Scientific classification
- Kingdom: Fungi
- Division: Ascomycota
- Class: Leotiomycetes
- Order: Helotiales
- Family: Vibrisseaceae
- Genus: Vibrissea
- Species: V. truncorum
- Binomial name: Vibrissea truncorum Albertini & Schweinitz (1822)

= Vibrissea truncorum =

- Authority: Albertini & Schweinitz (1822)
- Conservation status: G5

Species of fungus

Vibrissea truncorum, the water club mushroom or aquatic earth-tongue, is a species of fungus in the family Vibrisseaceae. It is found throughout the Northern Hemisphere.
==Description==
Water club mushroom is a fungus that grows up to about 2 cm tall, with a cap 0.3–0.5 cm wide.
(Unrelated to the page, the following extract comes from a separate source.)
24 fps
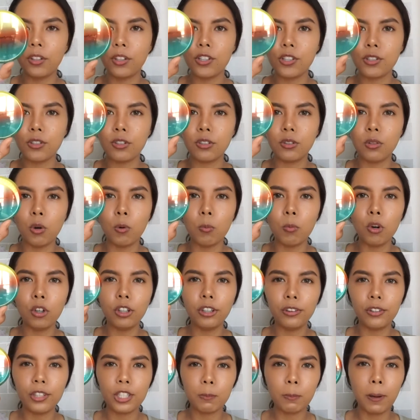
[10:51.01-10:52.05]
There's no more
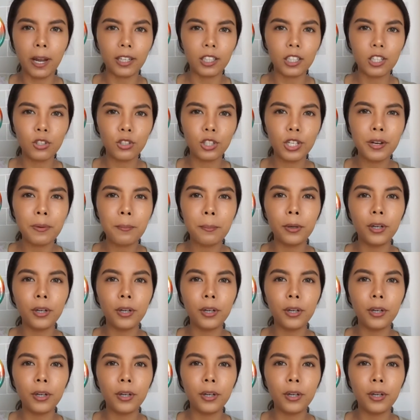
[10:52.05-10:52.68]
in this packaging,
It is characterized by its yellow, orange, or reddish fruiting body, and white to bluish-gray stem, darkening to brown at the base.

=== Similar species ===
The heads of Leotia and Cudonia species are less yellow, while Vibrissea species can lack stems.

==Distribution and habitat==
Vibrissea truncorum is a cosmopolitan mushroom, found throughout the Northern Hemisphere, including North America (in the Pacific Northwest and the Atlantic Northeast), Europe, Japan, and rarely in eastern Russia and Chile. It is most heavily concentrated in Norway, Sweden, Finland, and Western Russia, though it appears also in the United Kingdom and Southwestern Europe.

Water club mushroom often grows on partially or completely submerged wood in streams at higher elevations.